As the number of data-related requests continues to rise, managing the resulting growth in data requires a constant influx of resources, time, and effort. The sheer scale of this data behemoth demands a rigorous approach to ensure that data is accurate, accessible, and secure.

Business requirements and engineering challenges have driven us to develop a robust solution that addresses these needs. Our Gemini Dynamic Data Load (GDDL) architecture is designed to auto-scale, structurally evolve, unify data, and provide self-service capabilities. This is achieved by leveraging the powerful features of Databricks and Amazon Web Services (AWS).

Solution Overview

In the Gemini data universe, data is sourced from a variety of systems, including Online Transaction Processing (OLTP) systems, message buses, No-SQL databases, API ingestions, and external third party data captures. This blog post focuses specifically on our GDDL solution which was developed to replicate and ingest data from the core OLTP systems housing thousands of tables.

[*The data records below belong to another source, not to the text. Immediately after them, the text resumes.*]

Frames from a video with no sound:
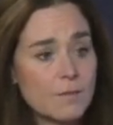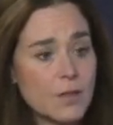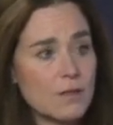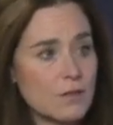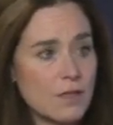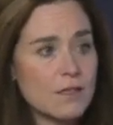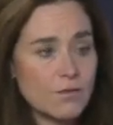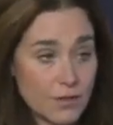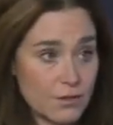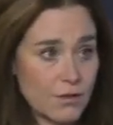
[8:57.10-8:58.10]
Because it
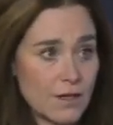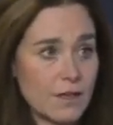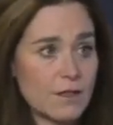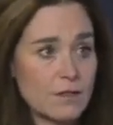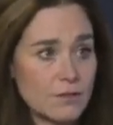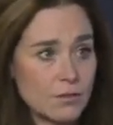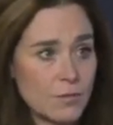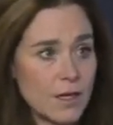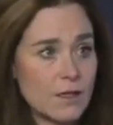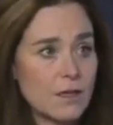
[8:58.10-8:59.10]
is frustrating to
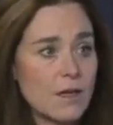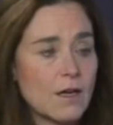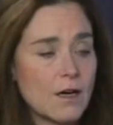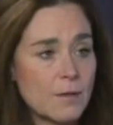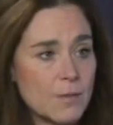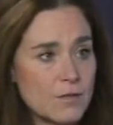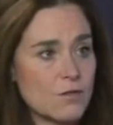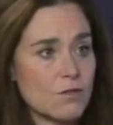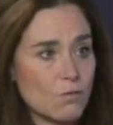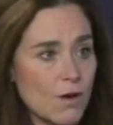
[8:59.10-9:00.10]
make a
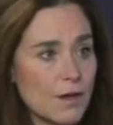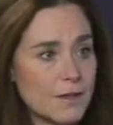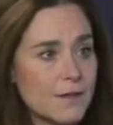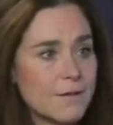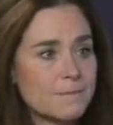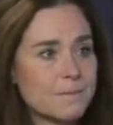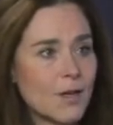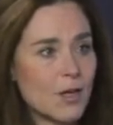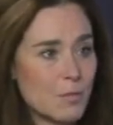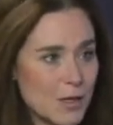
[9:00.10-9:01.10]
business run
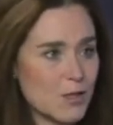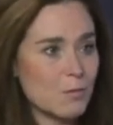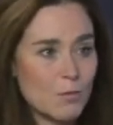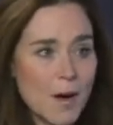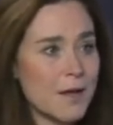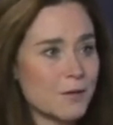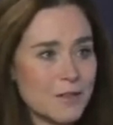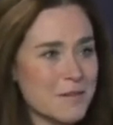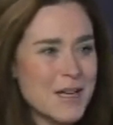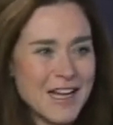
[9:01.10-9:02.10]
on a municipal model.
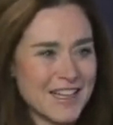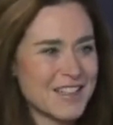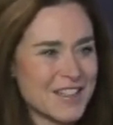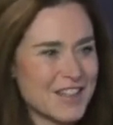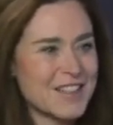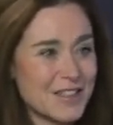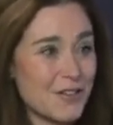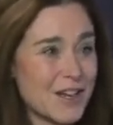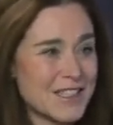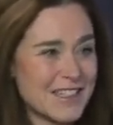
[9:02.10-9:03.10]
I mean, that's right. It's
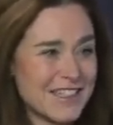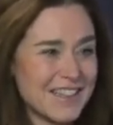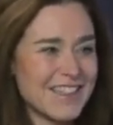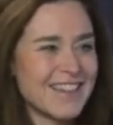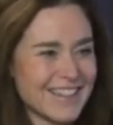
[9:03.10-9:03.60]
crazy.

To understand our solution, it's important to first understand our overall data processes. From a data architecture perspective, we replicate historical and incremental Change Data Capture (CDC) data from different source systems to our Amazon Simple Storage Service (S3) bucket. This data is then unified in the GDDL architecture to meet critical business needs and enable downstream reporting.

The GDDL architecture

The GDDL architecture serves a range of functions that work together and enable us to parse and deliver relevant data quickly and accurately. These functions include:

Capturing changes made to data in a database and delivering them to a file system (S3) in real time or near real time;
Loading incremental CDC data into one table and replicating transactional database data into a separate table in chronological order based on its nature and size, using either a pre-defined schedule or a custom schedule;
Leveraging optimal compute that ingests tables based on their sizes (small, medium, and large tables);
Onboarding new datasets or tables dynamically with minimal ad-hoc development;
Structurally evolving models for data migrations (e.g. the addition or removal of columns at the source database);
Establishing service-level agreements (SLAs) for specific tables by optimizing compute-level performance and providing flexibility for ad-hoc requests.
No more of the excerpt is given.